## [Aim of the task]
Copy out the whole listing exactly as given. Skip the pictures.

## [Working data]
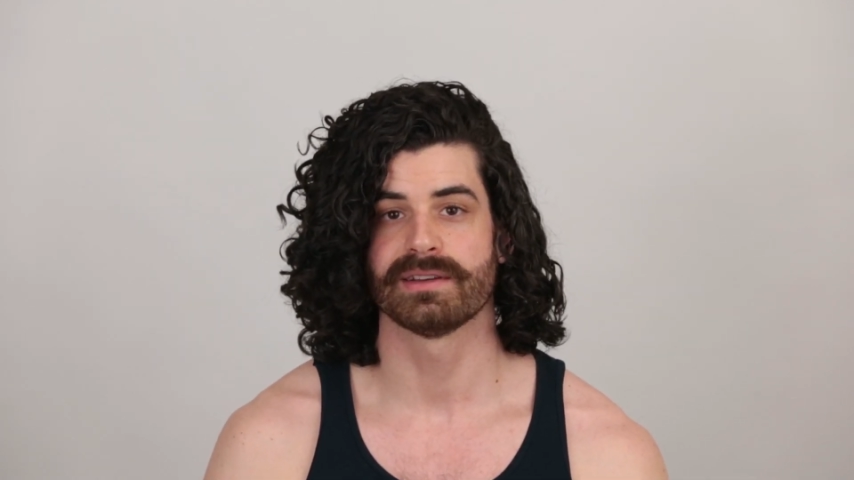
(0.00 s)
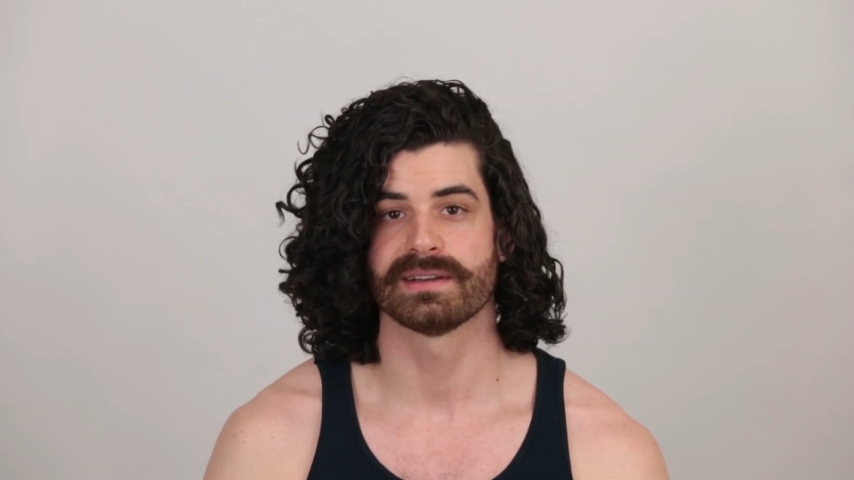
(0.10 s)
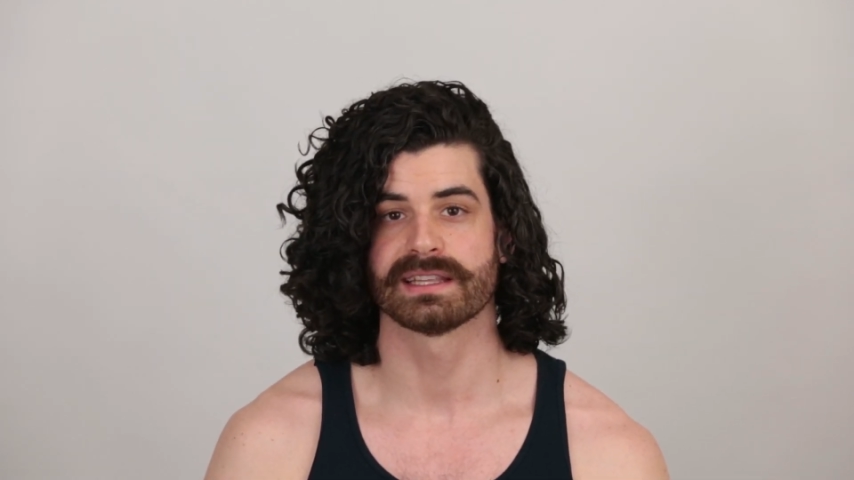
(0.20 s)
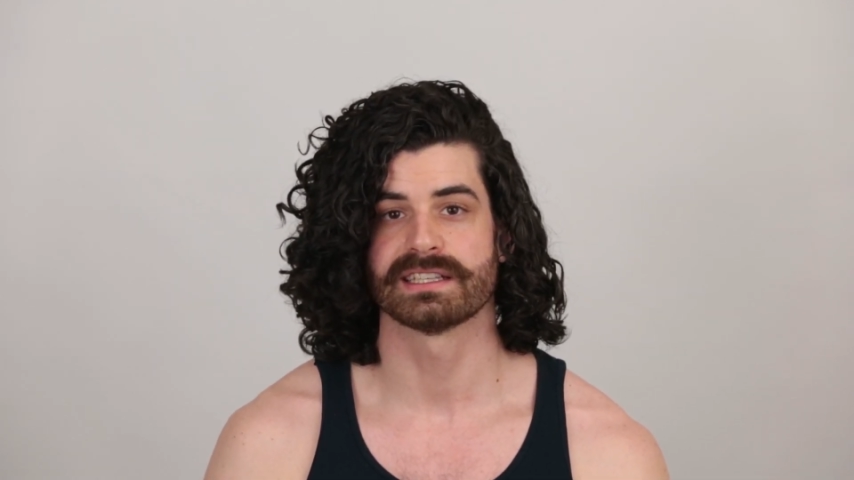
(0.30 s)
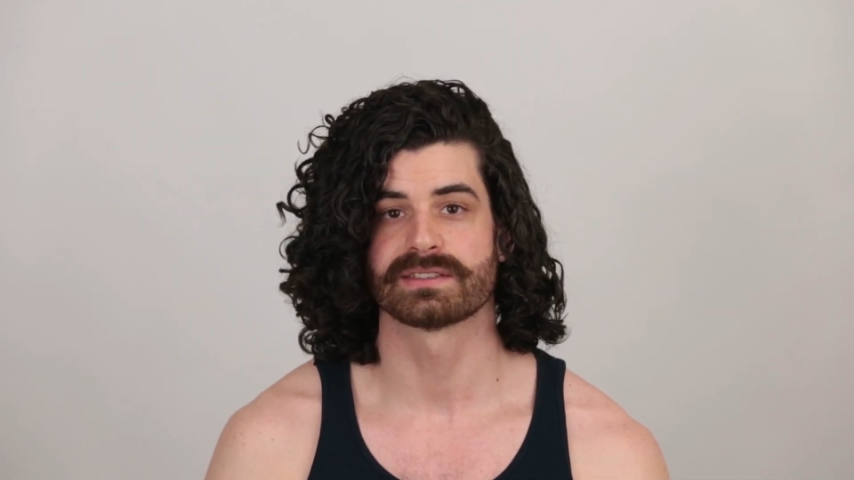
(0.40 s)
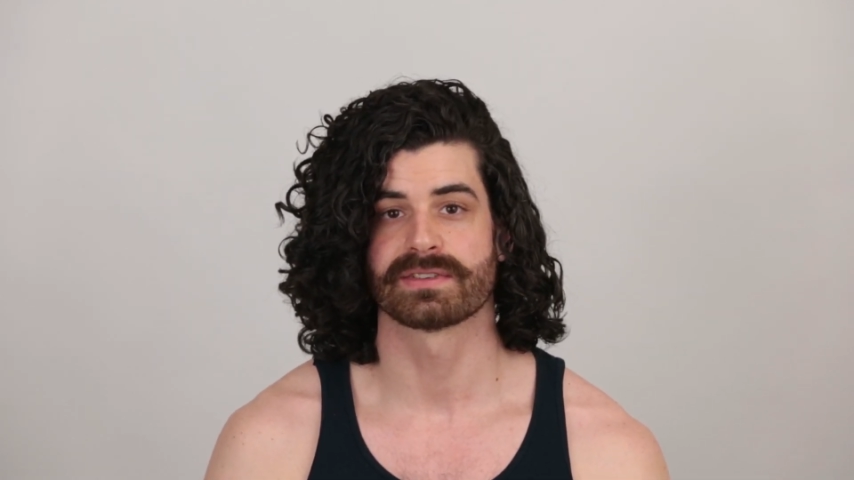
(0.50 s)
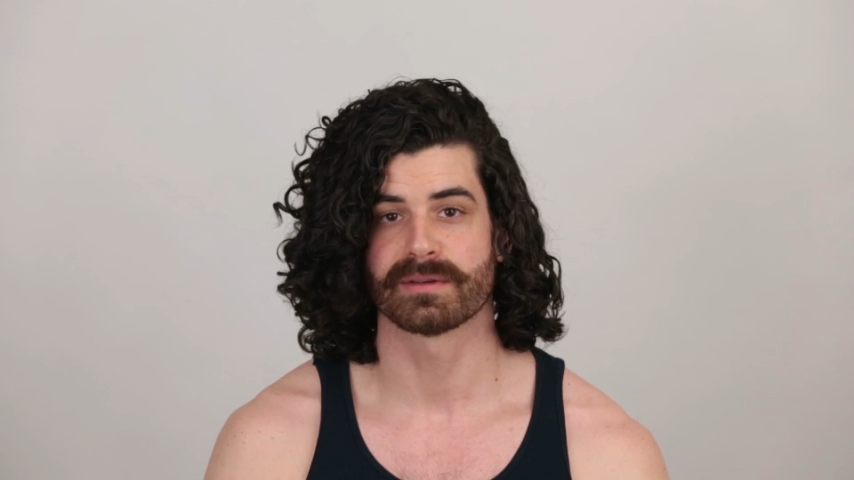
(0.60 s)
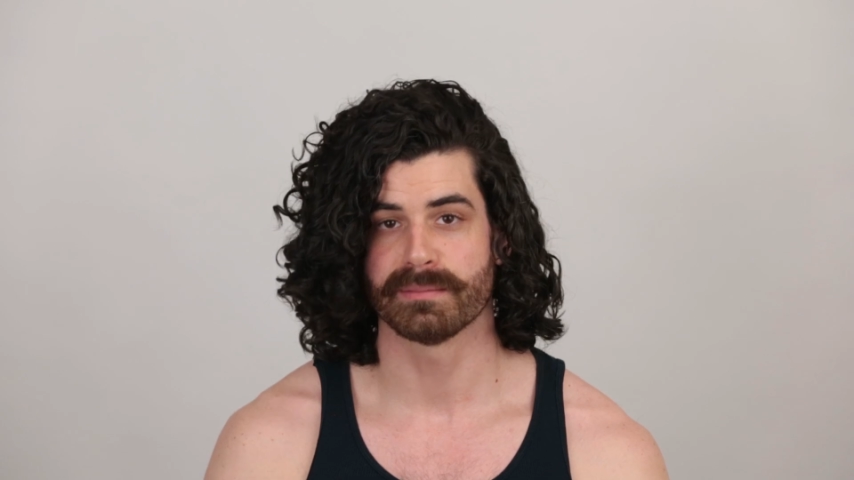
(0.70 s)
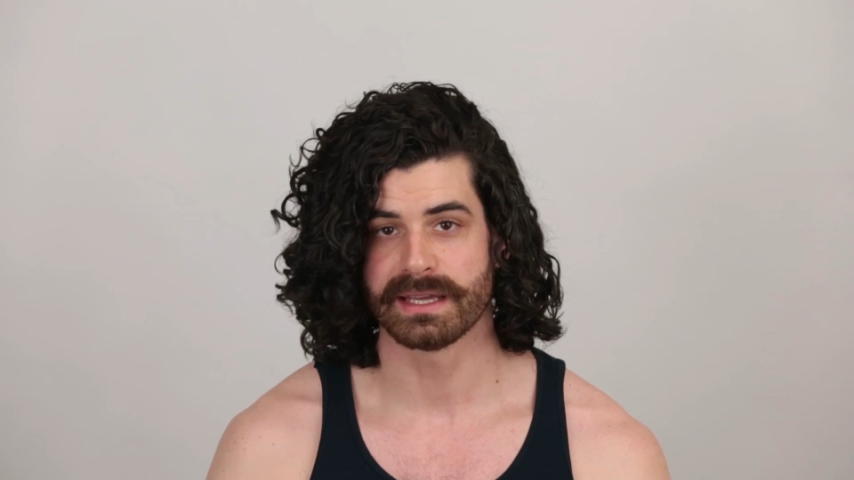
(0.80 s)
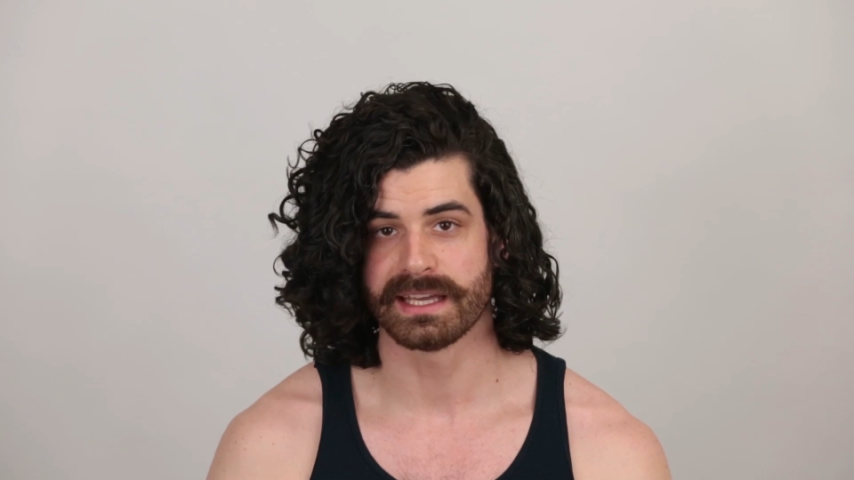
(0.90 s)
doing this for
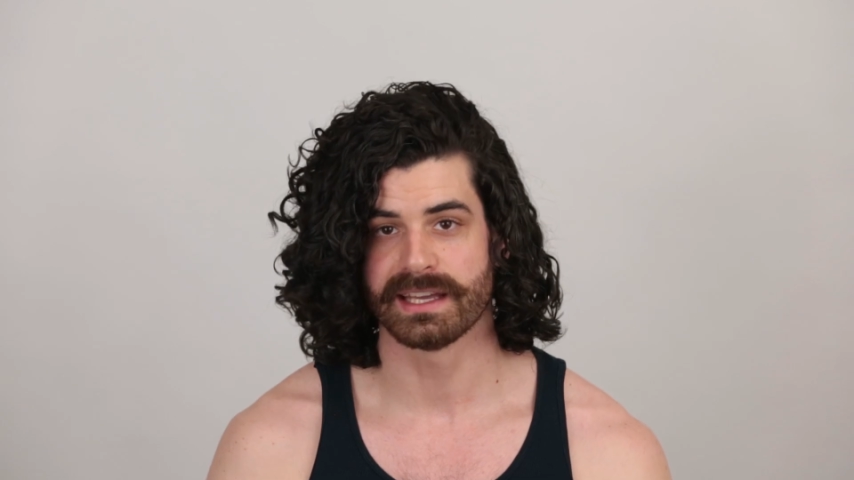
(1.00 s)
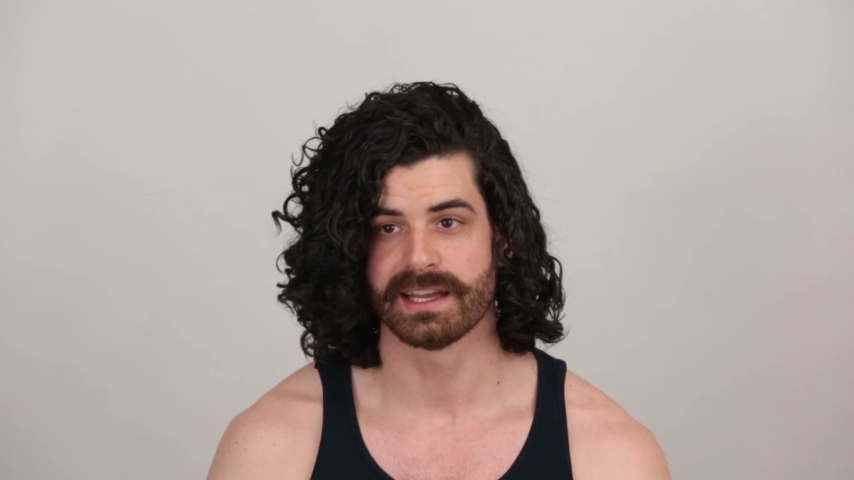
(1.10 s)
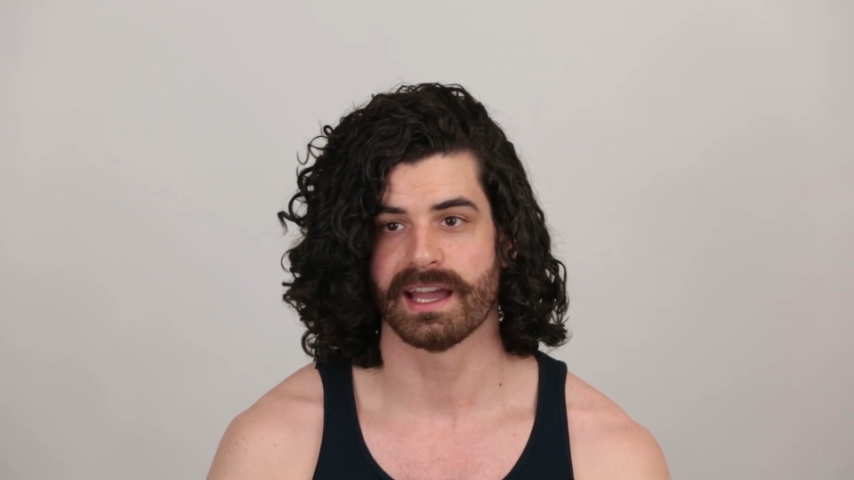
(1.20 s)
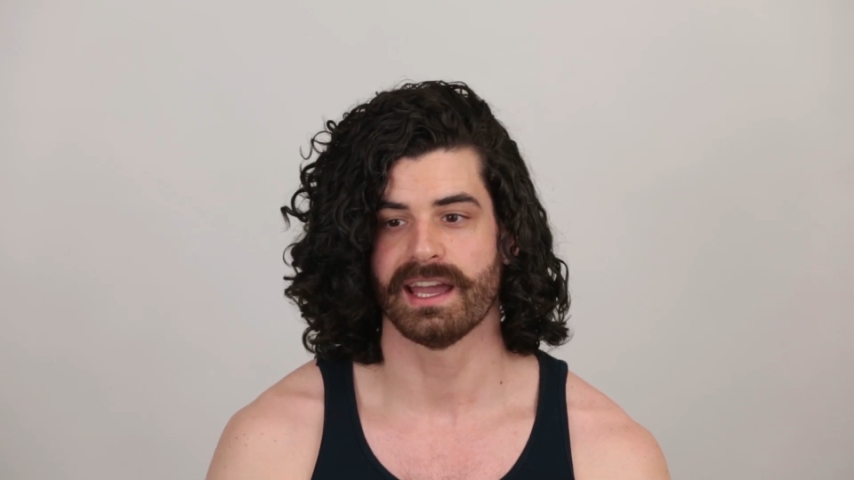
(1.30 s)
me,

## [Worked solution]
(0.00 s)
(0.10 s)
(0.20 s)
(0.30 s)
(0.40 s)
(0.50 s)
(0.60 s)
(0.70 s)
(0.80 s)
(0.90 s)
doing this for
(1.00 s)
(1.10 s)
(1.20 s)
(1.30 s)
me,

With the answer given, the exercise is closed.